Solar thermal collectors are excellent at melting ice, only marginally good at producing heat
The reliability of a solar thermal system is greatly affected by seasonal variation, environmental conditions and location of installation. Highest heating loads are present during the winter months when outdoor temperatures are freezing, skies are cloudy, and days are short.
Unfortunately, this is exactly when solar thermal collectors are least effective–when they are needed the most. Much like geothermal energy, solar thermal collectors lack the ability to use environmental conditions to it’s advantage.
A Thermal Battery System maximizes efficiency and capacity of solar thermal collectors, yielding a quicker return on investment for the homeowner.
Instead of producing heat, Thermal Battery Systems uses solar collectors on the load side to “melt ice” that has formed on the internal heat exchanger inside the thermal battery.
Current solar applications need temperatures to reaches 100°F to collect and distribute heat.
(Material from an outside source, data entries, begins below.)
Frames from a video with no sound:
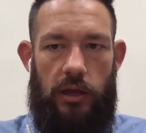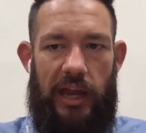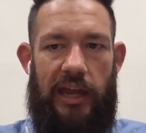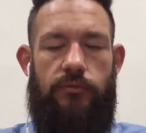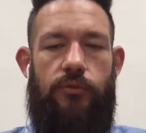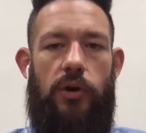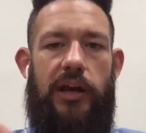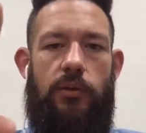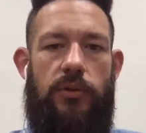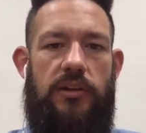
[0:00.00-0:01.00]
And for
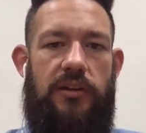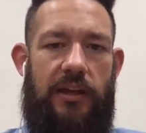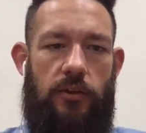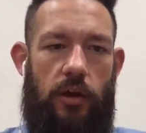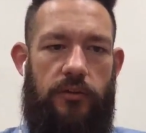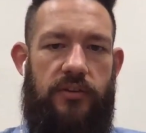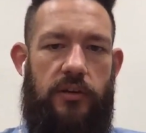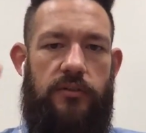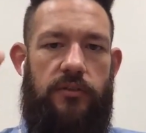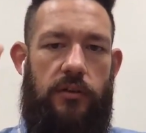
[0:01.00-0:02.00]
anyone to take the law seriously,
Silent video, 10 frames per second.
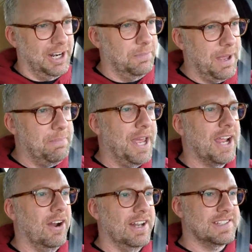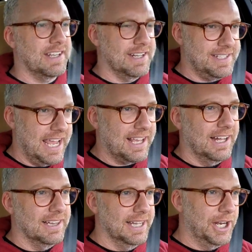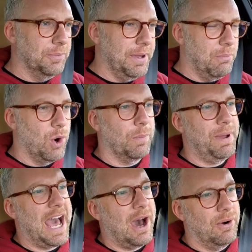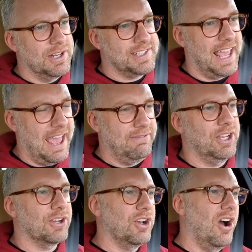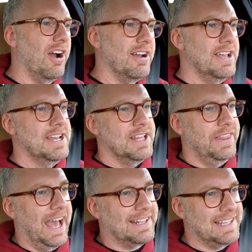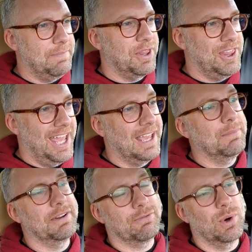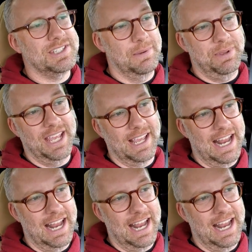bit bigger and it's going to take a little bit more power. It's a heavier car, that type of thing. But of course, it being an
During the latent phase, when ice is building on the heat exchanger, the battery temperature hovers around 32°F. Since heat will only and always move to cold, the thermal battery eagerly accepts lower temperatures from the solar collectors. The “perfect” temperature to apply solar is no longer 100°F, but 67° lower at 33°F–and anywhere in between!
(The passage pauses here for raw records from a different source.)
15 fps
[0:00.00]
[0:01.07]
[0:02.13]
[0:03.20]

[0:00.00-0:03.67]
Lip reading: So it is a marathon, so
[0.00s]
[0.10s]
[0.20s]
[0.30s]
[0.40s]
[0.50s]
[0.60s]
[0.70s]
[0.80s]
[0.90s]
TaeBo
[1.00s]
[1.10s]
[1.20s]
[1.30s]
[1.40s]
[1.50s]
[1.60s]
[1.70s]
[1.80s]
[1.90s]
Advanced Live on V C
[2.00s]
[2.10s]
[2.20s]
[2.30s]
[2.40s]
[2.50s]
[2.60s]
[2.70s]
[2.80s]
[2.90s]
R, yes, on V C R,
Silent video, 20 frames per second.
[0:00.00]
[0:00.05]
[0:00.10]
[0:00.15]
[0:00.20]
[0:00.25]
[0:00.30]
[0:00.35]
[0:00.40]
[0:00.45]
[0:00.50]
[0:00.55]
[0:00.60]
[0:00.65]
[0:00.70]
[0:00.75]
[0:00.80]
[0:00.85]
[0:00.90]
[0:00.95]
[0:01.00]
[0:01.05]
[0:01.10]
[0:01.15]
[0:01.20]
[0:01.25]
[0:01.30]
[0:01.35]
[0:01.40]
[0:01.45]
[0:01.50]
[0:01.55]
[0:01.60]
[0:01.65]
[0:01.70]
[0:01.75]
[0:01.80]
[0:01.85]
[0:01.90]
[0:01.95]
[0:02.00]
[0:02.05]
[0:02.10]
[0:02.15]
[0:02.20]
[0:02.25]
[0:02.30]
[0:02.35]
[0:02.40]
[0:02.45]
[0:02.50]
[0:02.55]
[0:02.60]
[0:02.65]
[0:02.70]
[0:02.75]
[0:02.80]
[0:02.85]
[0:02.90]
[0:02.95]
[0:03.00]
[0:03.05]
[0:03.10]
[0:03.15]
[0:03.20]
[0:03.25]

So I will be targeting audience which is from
When solar thermal melts ice on the internal heat exchanger the latent “hidden” phase of fusion is prolonged. The “magic” continues for a longer period of time.
Solar efficiency exceeds 100%.
The solar array becomes an ambient energy interface and can react to the energy around it, creating efficiency greater than 100%. When the outdoor temperature is greater than the thermal battery (sink), the collector can absorb the heat and deliver it to the battery–no sun required.
Night time functionality.
Since solar rays are no longer needed for the solar collector to perform, only an acceptable Delta T, night time functionality is a possibility.